• DIRECTIONS FOR THIS TASK: Copy exactly. Include the line containing "[358.61-359.14s]", every line after it, and the last line below, but no pictures.

• INPUT MATERIAL:

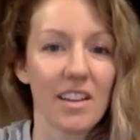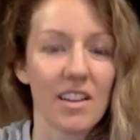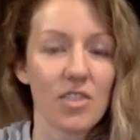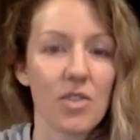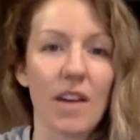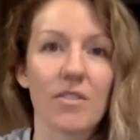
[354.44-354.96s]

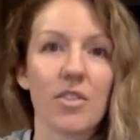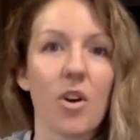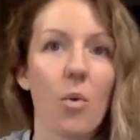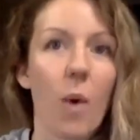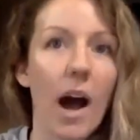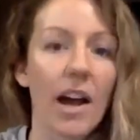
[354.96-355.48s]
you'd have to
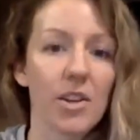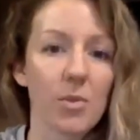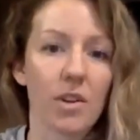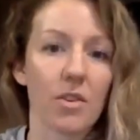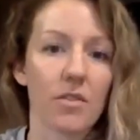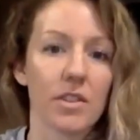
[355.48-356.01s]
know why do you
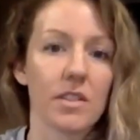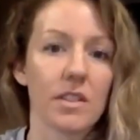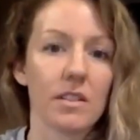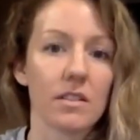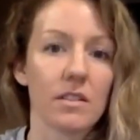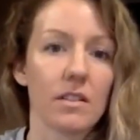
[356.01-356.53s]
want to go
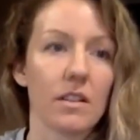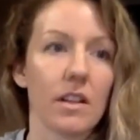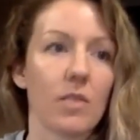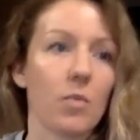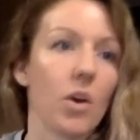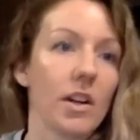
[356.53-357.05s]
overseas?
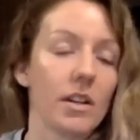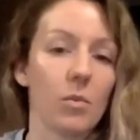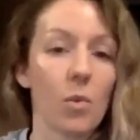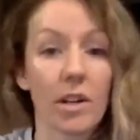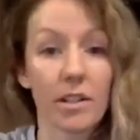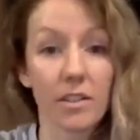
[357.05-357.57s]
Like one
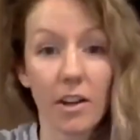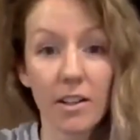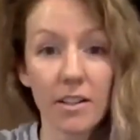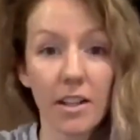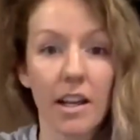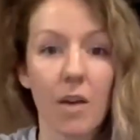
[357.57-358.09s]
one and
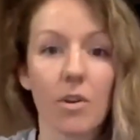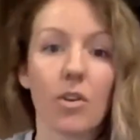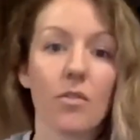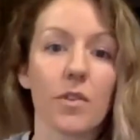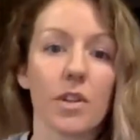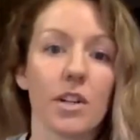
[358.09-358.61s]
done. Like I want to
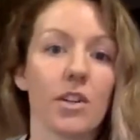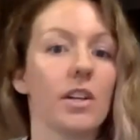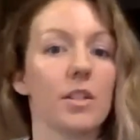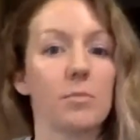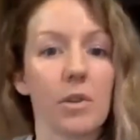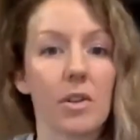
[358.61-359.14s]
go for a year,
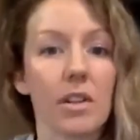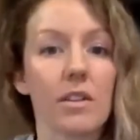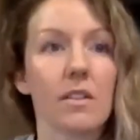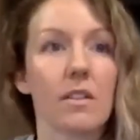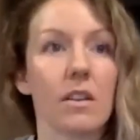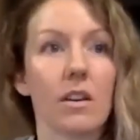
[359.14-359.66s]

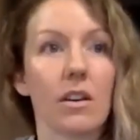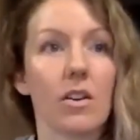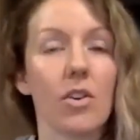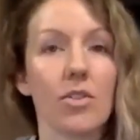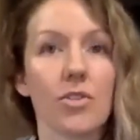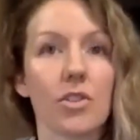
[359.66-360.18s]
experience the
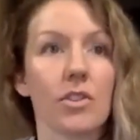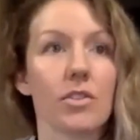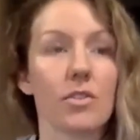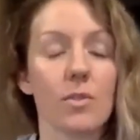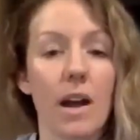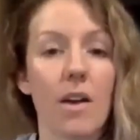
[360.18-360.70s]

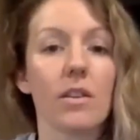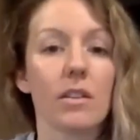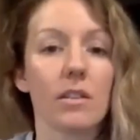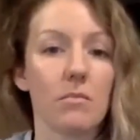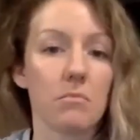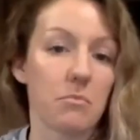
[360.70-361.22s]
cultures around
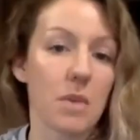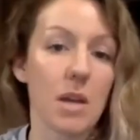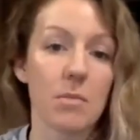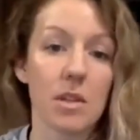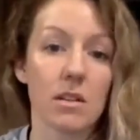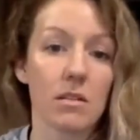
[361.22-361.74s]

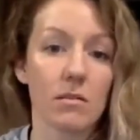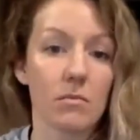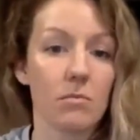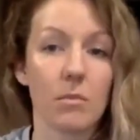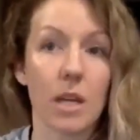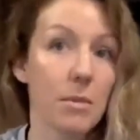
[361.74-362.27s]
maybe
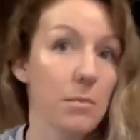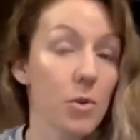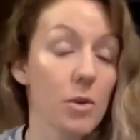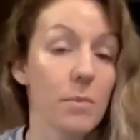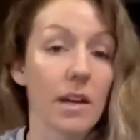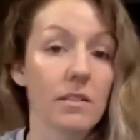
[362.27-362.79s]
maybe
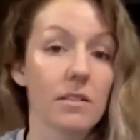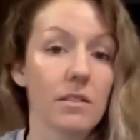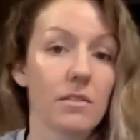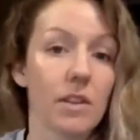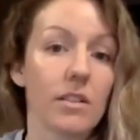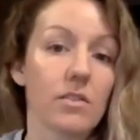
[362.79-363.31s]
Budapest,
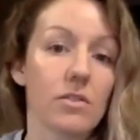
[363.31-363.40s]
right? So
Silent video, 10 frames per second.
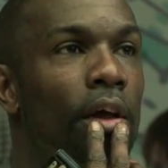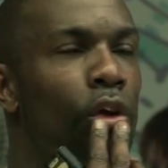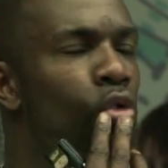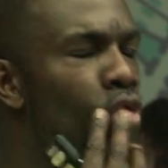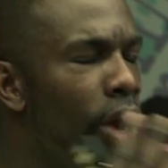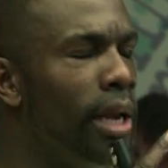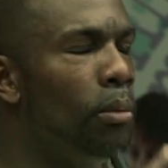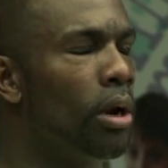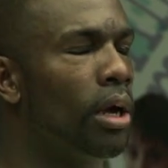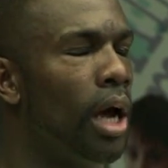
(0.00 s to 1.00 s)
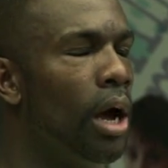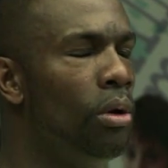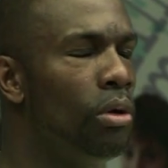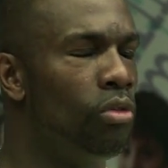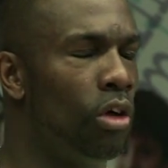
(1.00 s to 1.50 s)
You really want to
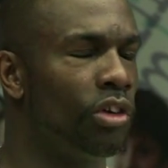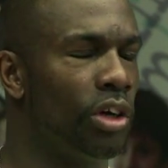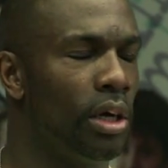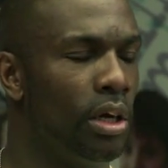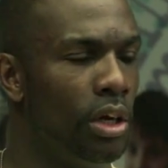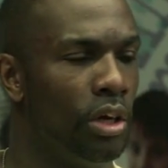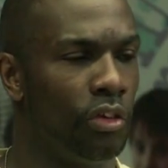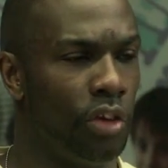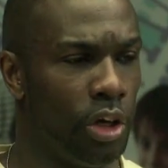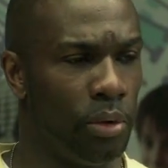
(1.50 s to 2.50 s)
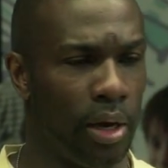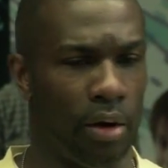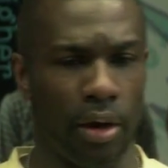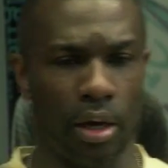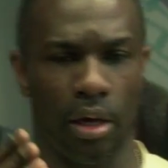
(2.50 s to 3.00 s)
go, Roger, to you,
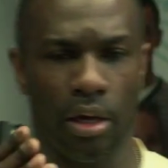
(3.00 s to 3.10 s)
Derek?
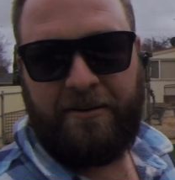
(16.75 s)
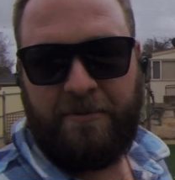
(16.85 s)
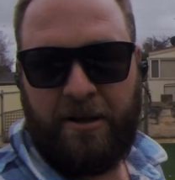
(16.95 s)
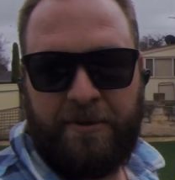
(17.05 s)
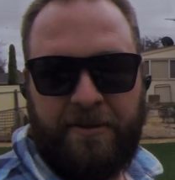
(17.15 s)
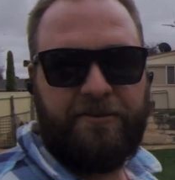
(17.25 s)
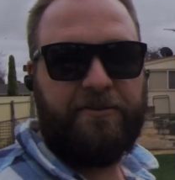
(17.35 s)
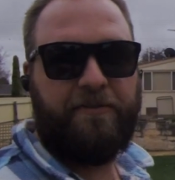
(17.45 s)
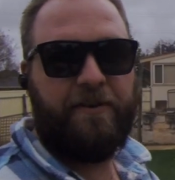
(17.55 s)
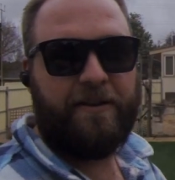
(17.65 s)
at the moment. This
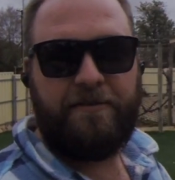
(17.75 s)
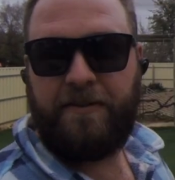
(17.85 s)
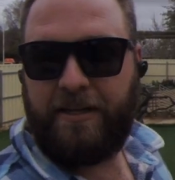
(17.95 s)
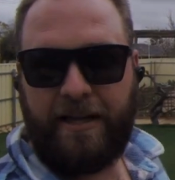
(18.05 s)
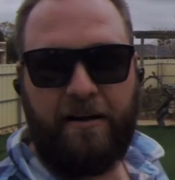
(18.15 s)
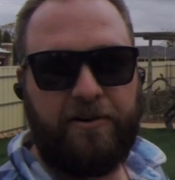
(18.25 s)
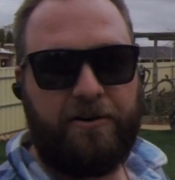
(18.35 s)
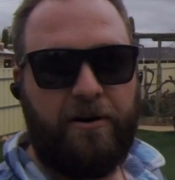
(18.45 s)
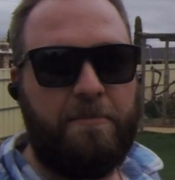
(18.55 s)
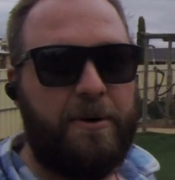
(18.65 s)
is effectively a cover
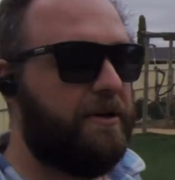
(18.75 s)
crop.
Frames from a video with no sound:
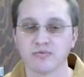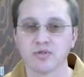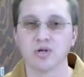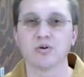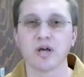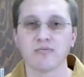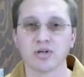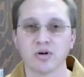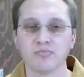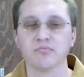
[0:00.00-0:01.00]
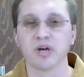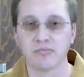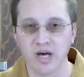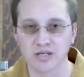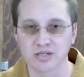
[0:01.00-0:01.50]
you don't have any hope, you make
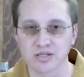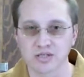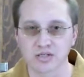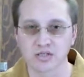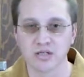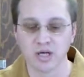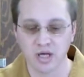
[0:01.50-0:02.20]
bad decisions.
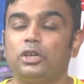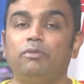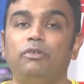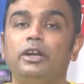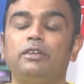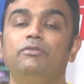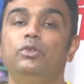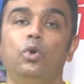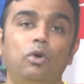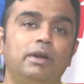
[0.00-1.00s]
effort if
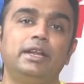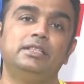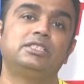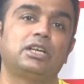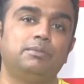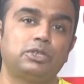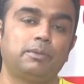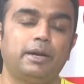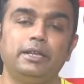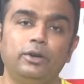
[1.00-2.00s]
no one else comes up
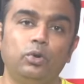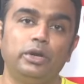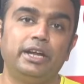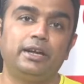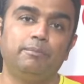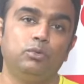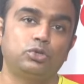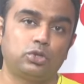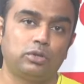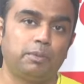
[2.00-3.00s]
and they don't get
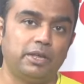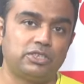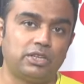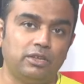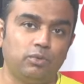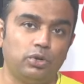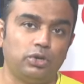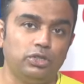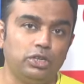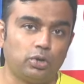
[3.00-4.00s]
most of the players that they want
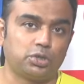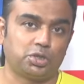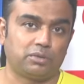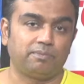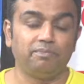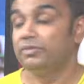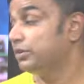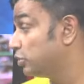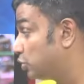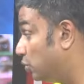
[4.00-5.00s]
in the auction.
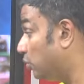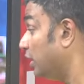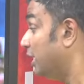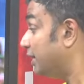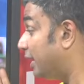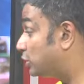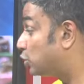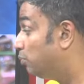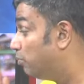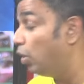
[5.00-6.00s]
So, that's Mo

• TASK RESULT:
[358.61-359.14s]
go for a year,
[359.14-359.66s]

[359.66-360.18s]
experience the
[360.18-360.70s]

[360.70-361.22s]
cultures around
[361.22-361.74s]

[361.74-362.27s]
maybe
[362.27-362.79s]
maybe
[362.79-363.31s]
Budapest,
[363.31-363.40s]
right? So
Silent video, 10 frames per second.
(0.00 s to 1.00 s)
(1.00 s to 1.50 s)
You really want to
(1.50 s to 2.50 s)
(2.50 s to 3.00 s)
go, Roger, to you,
(3.00 s to 3.10 s)
Derek?
(16.75 s)
(16.85 s)
(16.95 s)
(17.05 s)
(17.15 s)
(17.25 s)
(17.35 s)
(17.45 s)
(17.55 s)
(17.65 s)
at the moment. This
(17.75 s)
(17.85 s)
(17.95 s)
(18.05 s)
(18.15 s)
(18.25 s)
(18.35 s)
(18.45 s)
(18.55 s)
(18.65 s)
is effectively a cover
(18.75 s)
crop.
Frames from a video with no sound:
[0:00.00-0:01.00]
[0:01.00-0:01.50]
you don't have any hope, you make
[0:01.50-0:02.20]
bad decisions.
[0.00-1.00s]
effort if
[1.00-2.00s]
no one else comes up
[2.00-3.00s]
and they don't get
[3.00-4.00s]
most of the players that they want
[4.00-5.00s]
in the auction.
[5.00-6.00s]
So, that's Mo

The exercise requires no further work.